Reading EXPLAIN Output

Key things to look for:

  • Operator ordering: Filters should appear as close to the scan as possible (predicate pushdown)
  • IndexScan vs. NodeScan: If you have an indexed property in your WHERE clause and see NodeScanOperator instead of IndexScanOperator, the optimizer may lack statistics—run a query first to populate stats
  • Estimated Rows: Large drops between operators indicate selective filters.

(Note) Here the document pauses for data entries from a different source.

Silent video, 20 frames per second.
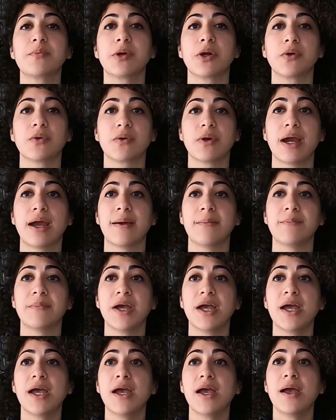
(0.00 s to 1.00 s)

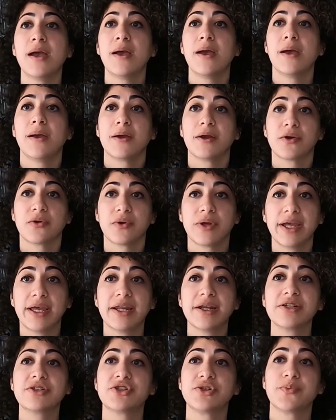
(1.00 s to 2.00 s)
program
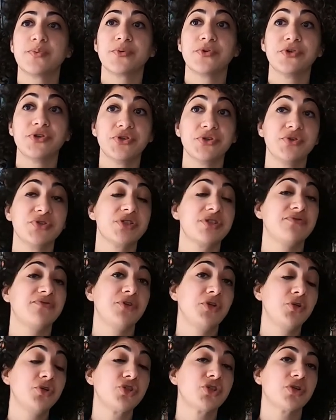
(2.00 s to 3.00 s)
created to produce
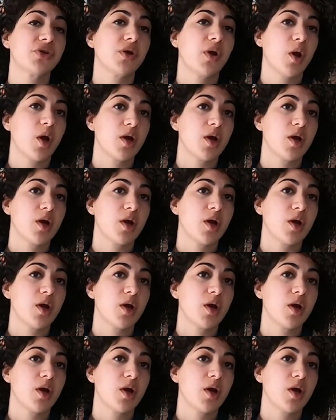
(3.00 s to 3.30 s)
future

If estimated rows increase at an ExpandOperator, the graph has high fan-out at that relationship type
  • Statistics section: Shows the raw data the optimizer used for its decisions

Optimization Techniques Applied

Samyama’s optimizer applies several rule-based and cost-based optimizations:

TechniqueDescription
Predicate PushdownMove WHERE filters below ExpandOperator when possible
Index SelectionChoose hash/B-tree index when selectivity < 30%
Join ReorderingStart with the most selective pattern
Late MaterializationPass NodeRef(id) instead of full nodes; resolve properties only at ProjectOperator
Limit PropagationPush LIMIT into scan operators to stop early

Future: PROFILE (Runtime Statistics)

Status: PlannedPROFILE is on the roadmap but not yet implemented. Currently, only EXPLAIN is available.

A future PROFILE command would execute the query and collect timing and row-count data for every operator, adding Actual Rows and Time (ms) columns alongside the estimates. This would enable:

  • Identifying the actual bottleneck operator (not just estimated)
  • Comparing estimated vs. actual cardinality to detect stale statistics
  • Measuring late materialization savings at the ProjectOperator

Developer Tip: Use EXPLAIN before running expensive queries. If the plan looks suboptimal, try adding a property index with CREATE INDEX ON :Label(property) and re-run EXPLAIN to see if the optimizer switches to an IndexScanOperator.